Each record below must come back exactly as written; its pictures must not.

[Items listed in a dataset]
******************************

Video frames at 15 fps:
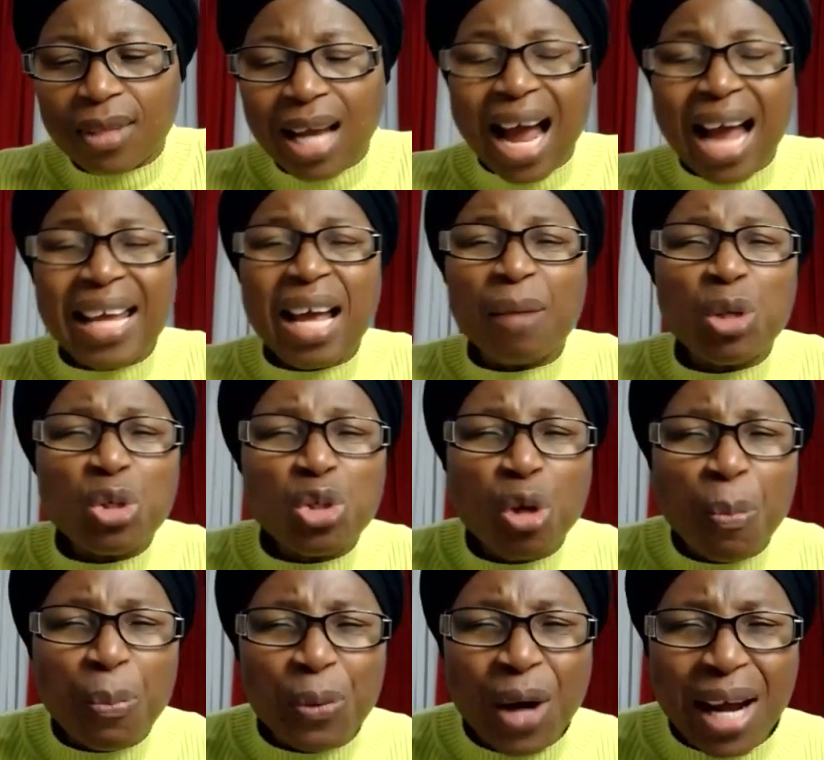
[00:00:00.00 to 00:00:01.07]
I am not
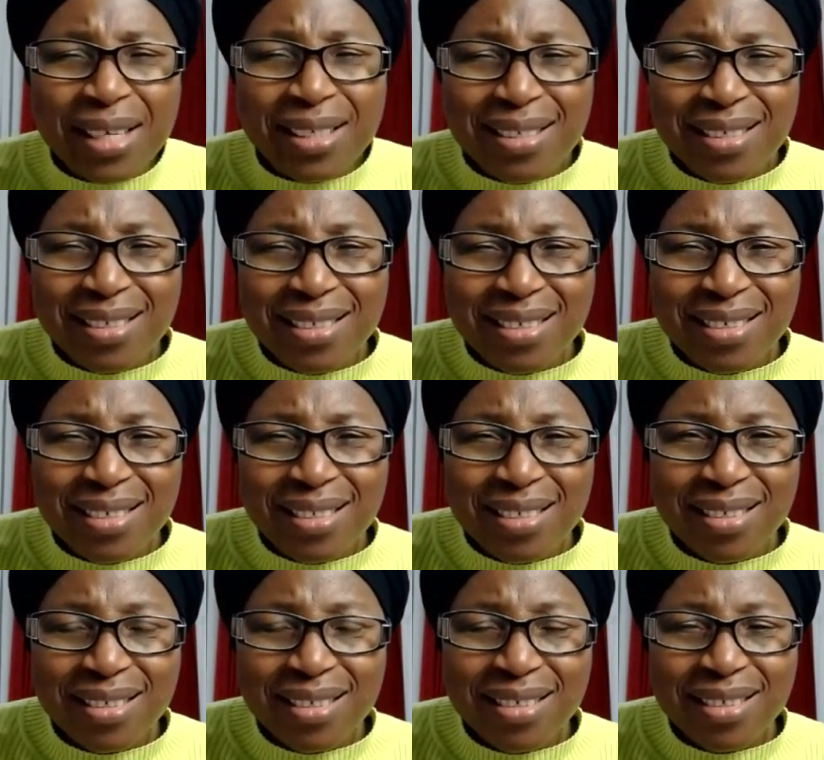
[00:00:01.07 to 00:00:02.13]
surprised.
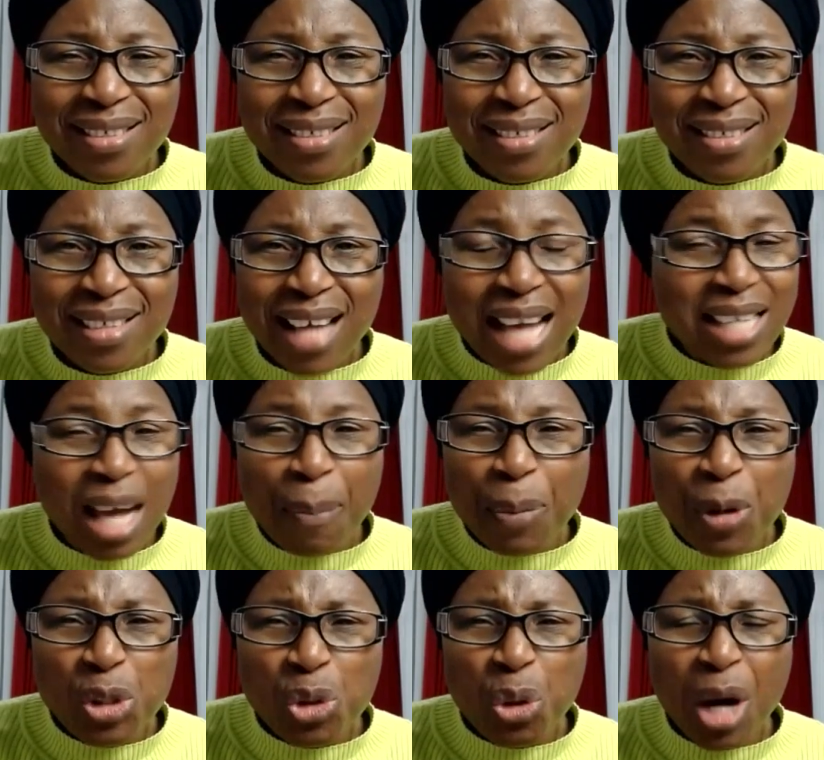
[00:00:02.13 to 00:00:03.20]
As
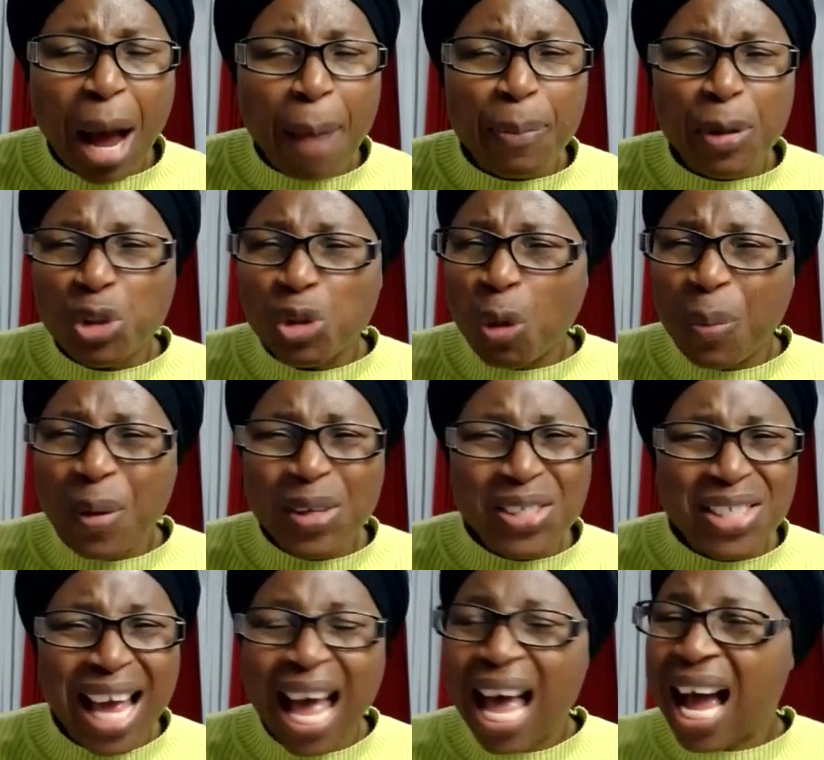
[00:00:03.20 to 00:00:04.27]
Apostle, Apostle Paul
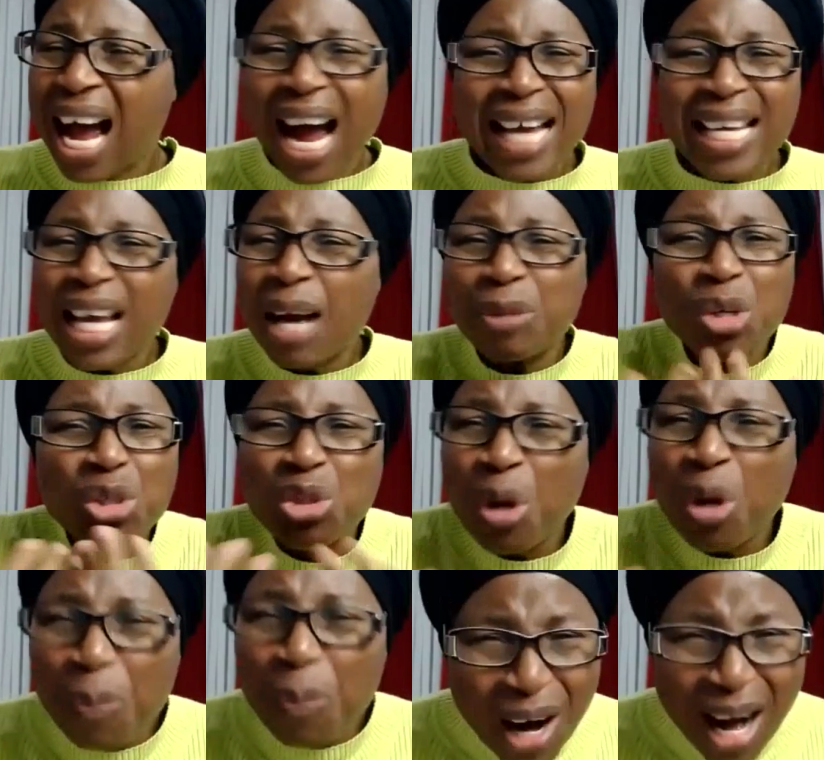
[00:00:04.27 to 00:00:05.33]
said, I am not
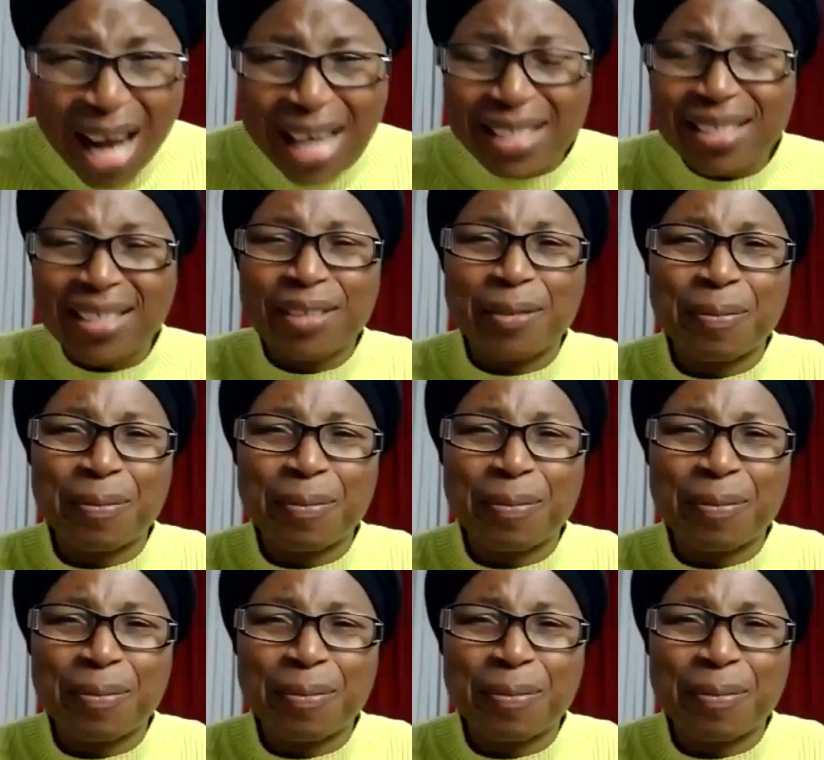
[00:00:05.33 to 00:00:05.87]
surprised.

******************************

**Solution to this task:**
Video frames at 15 fps:
[00:00:00.00 to 00:00:01.07]
I am not
[00:00:01.07 to 00:00:02.13]
surprised.
[00:00:02.13 to 00:00:03.20]
As
[00:00:03.20 to 00:00:04.27]
Apostle, Apostle Paul
[00:00:04.27 to 00:00:05.33]
said, I am not
[00:00:05.33 to 00:00:05.87]
surprised.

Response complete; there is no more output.